Collected data entries
========

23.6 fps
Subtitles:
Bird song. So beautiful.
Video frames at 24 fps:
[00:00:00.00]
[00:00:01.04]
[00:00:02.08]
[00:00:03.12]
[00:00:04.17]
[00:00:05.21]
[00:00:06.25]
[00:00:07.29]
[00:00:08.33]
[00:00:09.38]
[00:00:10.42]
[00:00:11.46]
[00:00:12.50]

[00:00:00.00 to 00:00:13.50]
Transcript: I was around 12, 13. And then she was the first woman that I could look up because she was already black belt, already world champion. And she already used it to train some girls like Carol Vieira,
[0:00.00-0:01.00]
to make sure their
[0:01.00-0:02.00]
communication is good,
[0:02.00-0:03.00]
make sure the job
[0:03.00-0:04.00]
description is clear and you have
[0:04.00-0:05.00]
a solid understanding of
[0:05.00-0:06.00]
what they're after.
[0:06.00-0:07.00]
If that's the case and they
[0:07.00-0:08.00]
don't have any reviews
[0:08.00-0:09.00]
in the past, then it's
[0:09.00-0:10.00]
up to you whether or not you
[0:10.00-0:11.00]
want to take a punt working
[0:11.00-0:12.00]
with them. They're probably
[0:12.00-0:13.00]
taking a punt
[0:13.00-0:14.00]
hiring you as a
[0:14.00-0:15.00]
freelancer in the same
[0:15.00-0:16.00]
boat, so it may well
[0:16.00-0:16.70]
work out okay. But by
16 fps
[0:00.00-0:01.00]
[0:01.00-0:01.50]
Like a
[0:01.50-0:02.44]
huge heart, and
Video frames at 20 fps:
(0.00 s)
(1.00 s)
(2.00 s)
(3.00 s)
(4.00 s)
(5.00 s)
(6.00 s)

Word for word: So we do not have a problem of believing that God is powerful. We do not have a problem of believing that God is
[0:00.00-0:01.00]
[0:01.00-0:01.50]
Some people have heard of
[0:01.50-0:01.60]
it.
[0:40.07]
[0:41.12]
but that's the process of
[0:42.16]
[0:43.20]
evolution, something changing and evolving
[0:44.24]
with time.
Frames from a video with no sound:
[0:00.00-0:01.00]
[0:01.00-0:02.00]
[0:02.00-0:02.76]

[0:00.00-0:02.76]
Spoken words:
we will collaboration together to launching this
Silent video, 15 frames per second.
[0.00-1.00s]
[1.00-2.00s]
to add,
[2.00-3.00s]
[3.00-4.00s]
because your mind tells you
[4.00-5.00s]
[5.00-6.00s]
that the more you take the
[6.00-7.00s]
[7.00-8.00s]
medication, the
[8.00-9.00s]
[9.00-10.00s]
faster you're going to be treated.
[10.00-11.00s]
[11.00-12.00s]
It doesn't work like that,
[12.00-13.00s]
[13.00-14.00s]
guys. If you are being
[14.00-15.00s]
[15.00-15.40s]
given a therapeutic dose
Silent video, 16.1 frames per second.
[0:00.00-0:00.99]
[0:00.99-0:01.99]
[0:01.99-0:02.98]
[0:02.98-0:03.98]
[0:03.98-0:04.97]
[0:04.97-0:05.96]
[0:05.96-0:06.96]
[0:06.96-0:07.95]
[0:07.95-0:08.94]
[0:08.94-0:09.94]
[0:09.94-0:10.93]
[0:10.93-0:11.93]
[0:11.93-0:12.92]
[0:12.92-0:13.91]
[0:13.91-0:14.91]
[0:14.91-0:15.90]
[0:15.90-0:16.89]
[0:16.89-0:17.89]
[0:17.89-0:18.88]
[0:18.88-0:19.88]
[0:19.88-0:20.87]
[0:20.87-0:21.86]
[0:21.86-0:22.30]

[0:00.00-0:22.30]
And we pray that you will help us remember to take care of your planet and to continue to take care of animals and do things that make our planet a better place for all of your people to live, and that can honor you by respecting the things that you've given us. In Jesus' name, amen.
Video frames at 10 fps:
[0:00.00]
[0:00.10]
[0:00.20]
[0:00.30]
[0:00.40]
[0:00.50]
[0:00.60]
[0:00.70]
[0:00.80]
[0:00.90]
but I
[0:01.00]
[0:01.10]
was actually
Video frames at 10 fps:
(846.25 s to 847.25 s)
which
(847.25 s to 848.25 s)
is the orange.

========

◆ Exercise requirements ◆
If a line in the records above holds the string "second", copy it.

◆ Response to the exercise ◆
Silent video, 15 frames per second.
Silent video, 16.1 frames per second.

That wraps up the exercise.